# Safe to smoke in Garage?



## bosox20

Hi. I want to use my MES 30 this weekend but it is likely to be raining. Is it safe to use smoker in the end of my garage with door open?  

Anyone ever do this?  Thanks


----------



## chef willie

Many do so you're good to go...enjoy the smoke. I wish it would rain a bit here in the NW....lol....usually NOT a problem here.


----------



## fwismoker

Carbon monoxide will gather..less with an electric smoker of course but will none the less.

Good ventilation always a good idea


----------



## bosox20

I figure if it is at very end of garage it should be ok. I hope.  

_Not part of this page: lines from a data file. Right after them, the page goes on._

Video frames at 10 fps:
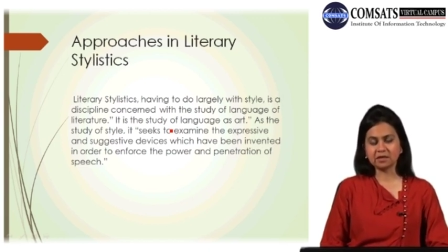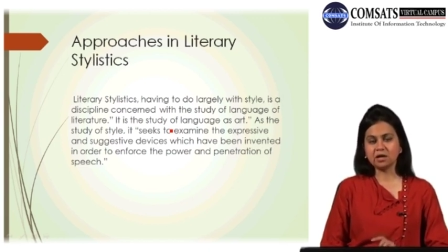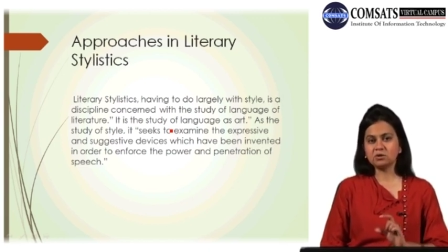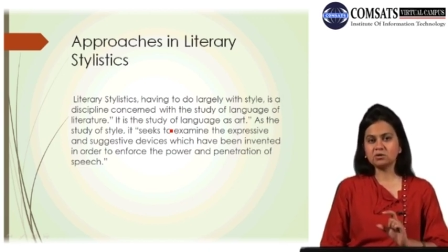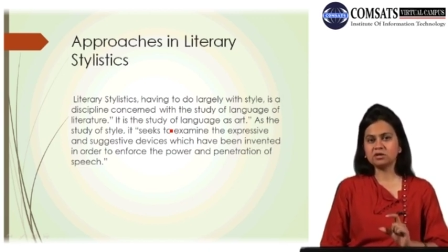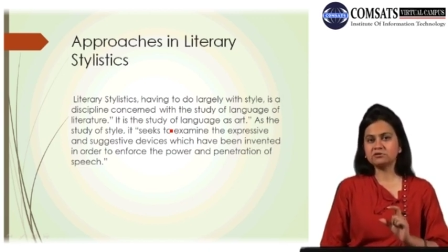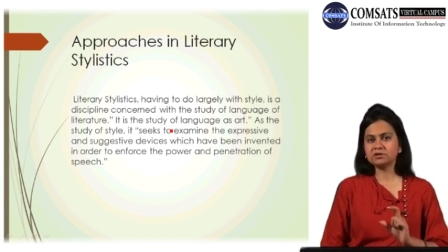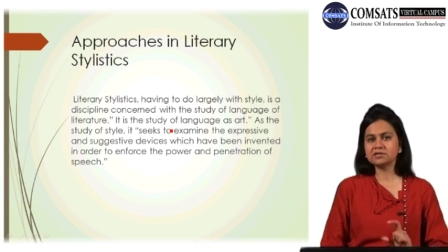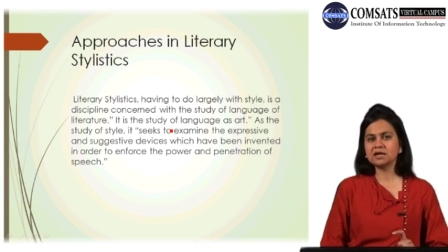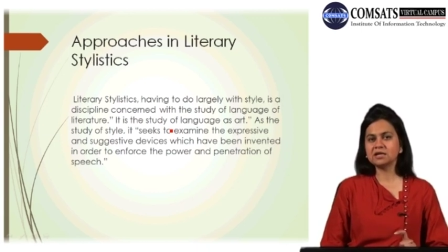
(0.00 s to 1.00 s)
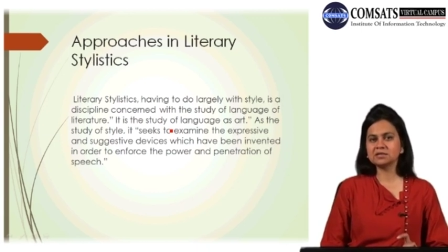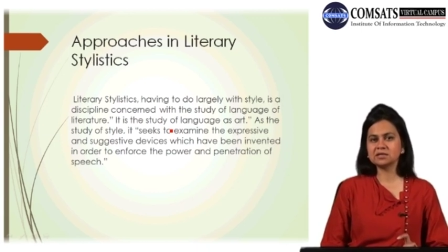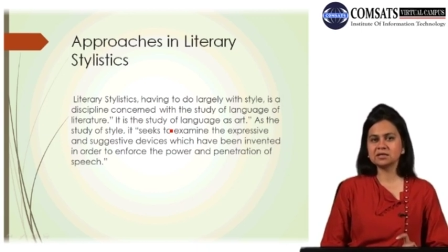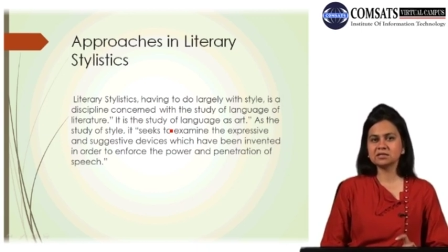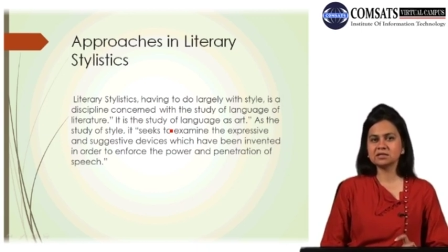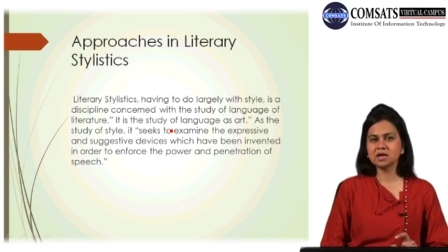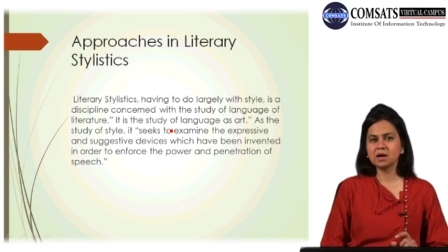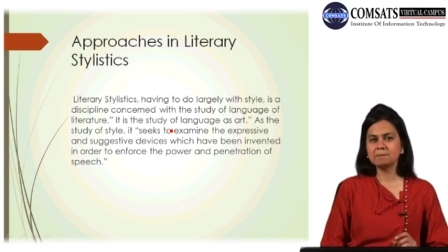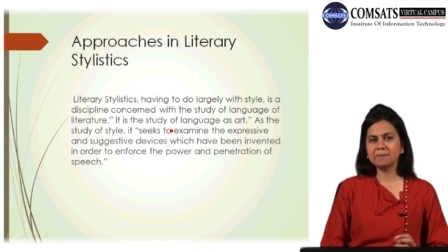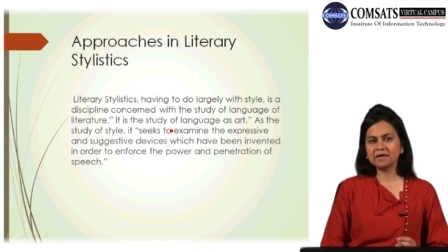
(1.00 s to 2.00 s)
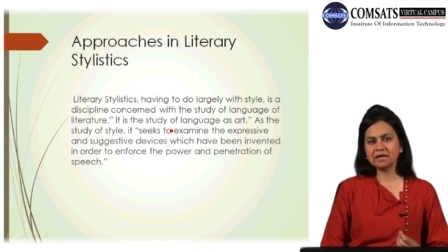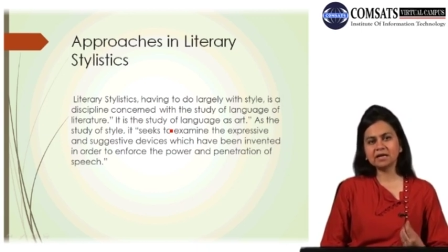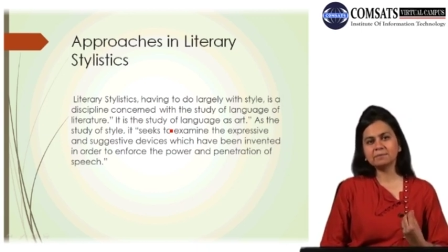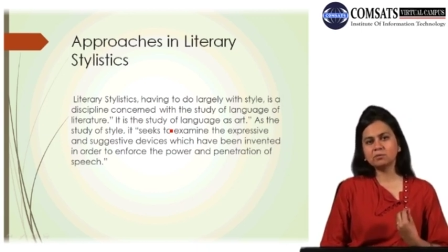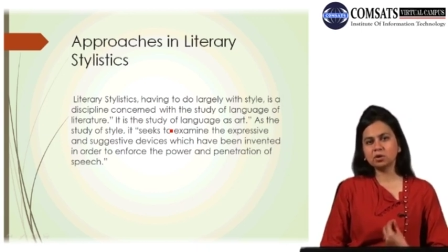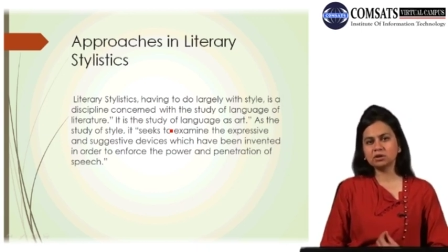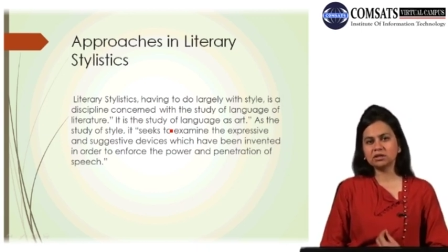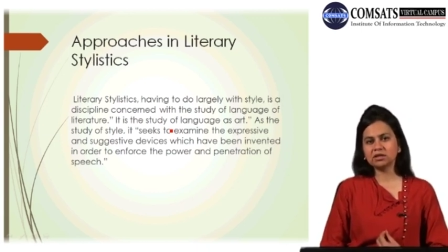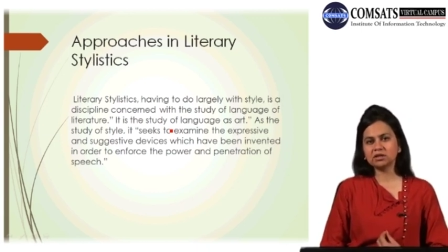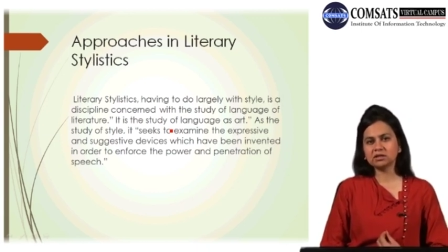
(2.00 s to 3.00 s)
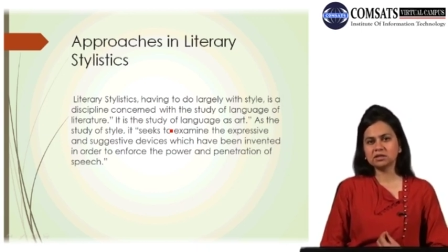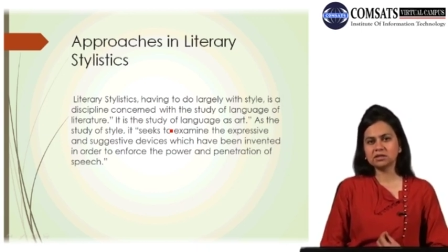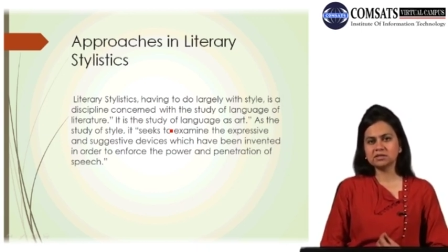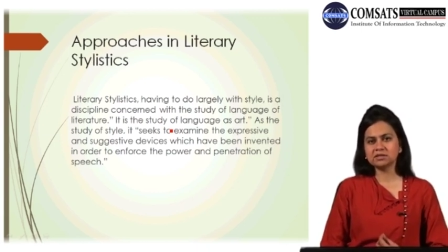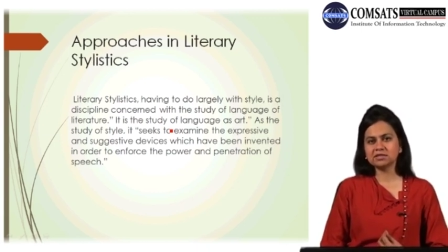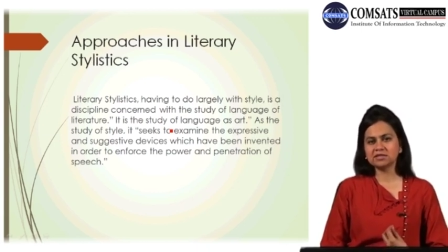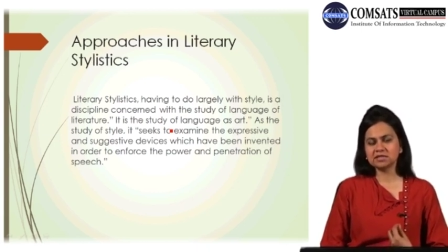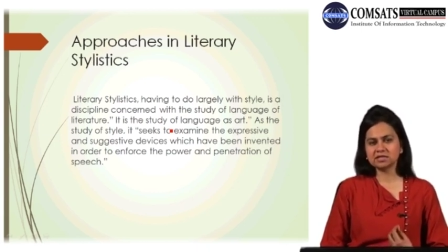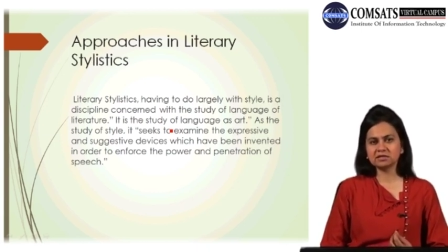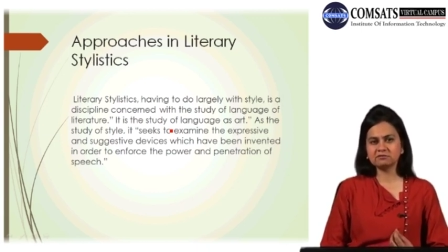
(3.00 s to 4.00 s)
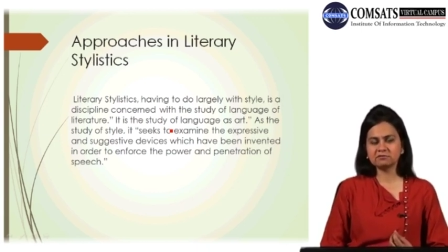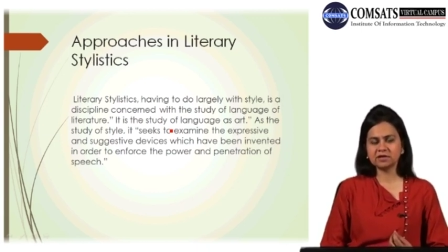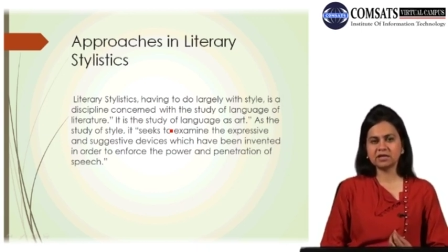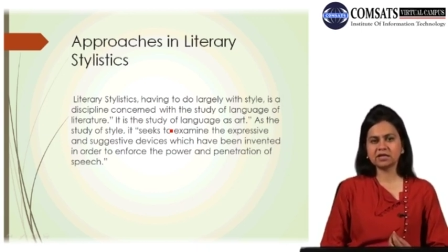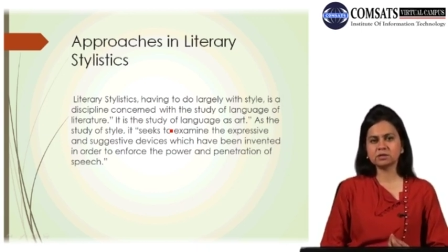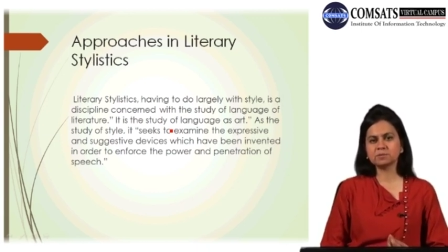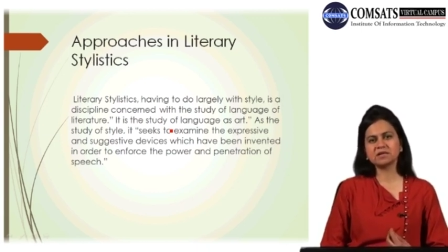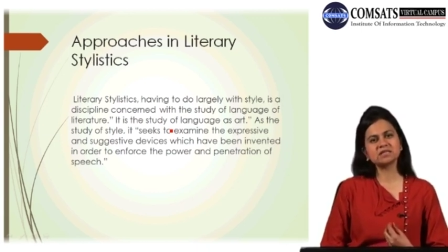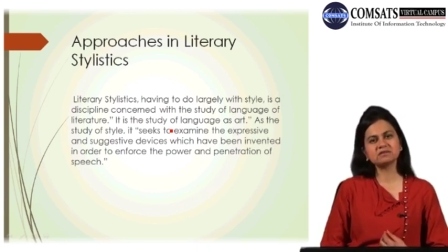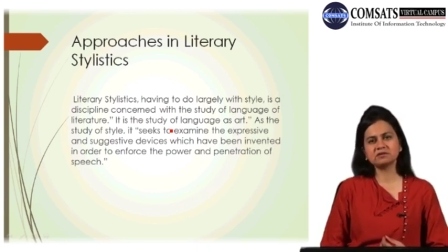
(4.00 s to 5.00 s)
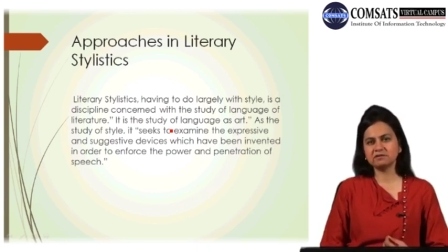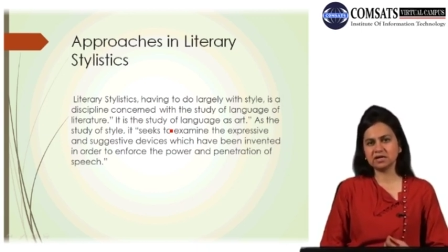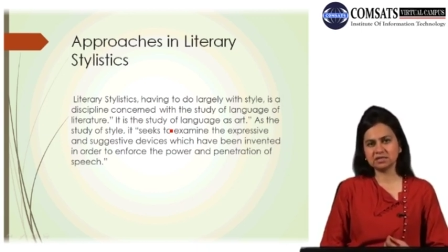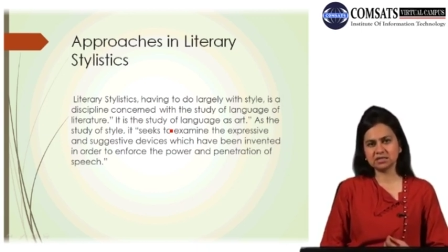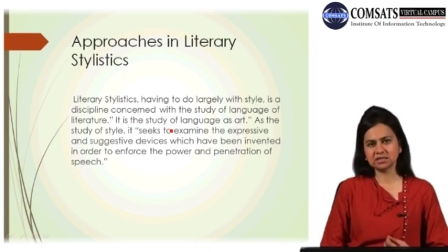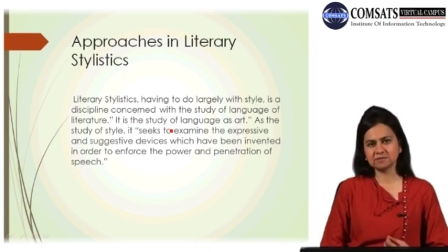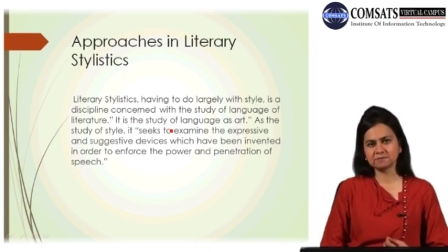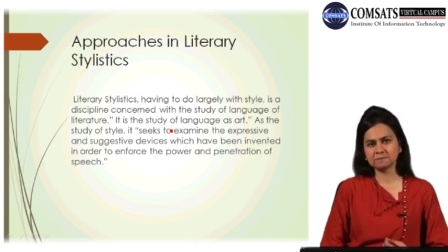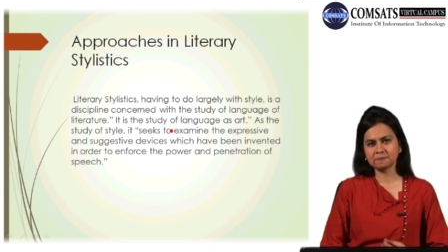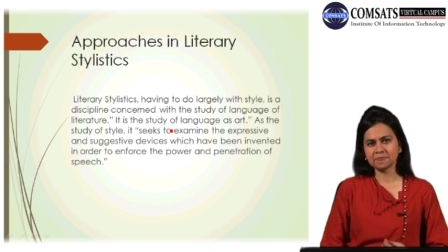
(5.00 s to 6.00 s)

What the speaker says: Now literary stylistic is picking up only suggestive and expressive devices.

Another question. Do any of you use extension cords?  The cord provided is not long enough. I have heavy duty cords I use for Christmas lights. Will that work ok?


----------



## kathrynn

I smoke all the time...just inside of the garage....or just outside if no rain.  YES....you need to use a really heavy duty extension cord.  One of the orange ones!  Now the garage may smell smokey for a while after you are done....but I am sort of partial to that smell anyway!

Kat


----------



## bama bbq

I recommend a detached garage.


----------



## bosox20

I don't know. I've used my regular grill like this I rain with no issues. I have a fan also to blow smoke out if wind isn't cooperating.


----------



## bosox20

Plus I have a CO detector right inside my house by garage door


----------



## s2k9k

I believe with the MES you need a minimum 12 gauge extension cord, anything smaller (with wires the bigger the number the smaller the wire) will cause problems with the smoker. Also the shorter the better.


----------



## jaxrmrjmr

I bought one of those 10x10 easy-up canopies to use if it raining pretty heavily, otherwise, I just let it rain.  I found them at Ace Hardware for $60.


----------



## themule69

I think everyone has you covered.

If you are burning enough chips or pellets as to worry about .CO your meat will be burnt to a crisp with so much creaso on it you can taste it down the street. Electric does not make CO

Happy smoken.

David


----------



## bosox20

Awesome!  That's what I wanted to hear [emoji]128540[/emoji]. Can't wait to make my ribs tomorrow !


----------



## rubbin butts

*I cook in the garage regularly with my mes. You are using such a small amount of smoke from the chips that second hand smoke from a cigarette would be worse on you than your smoker.*


----------



## fwismoker

themule69 said:


> I think everyone has you covered.
> If you are burning enough chips or pellets as to worry about .CO your meat will be burnt to a crisp with so much creaso on it you can taste it down the street. Electric does not make CO
> Happy smoken.
> David


 Duh electric smokers don't produce co..lol  I didn't say it did.   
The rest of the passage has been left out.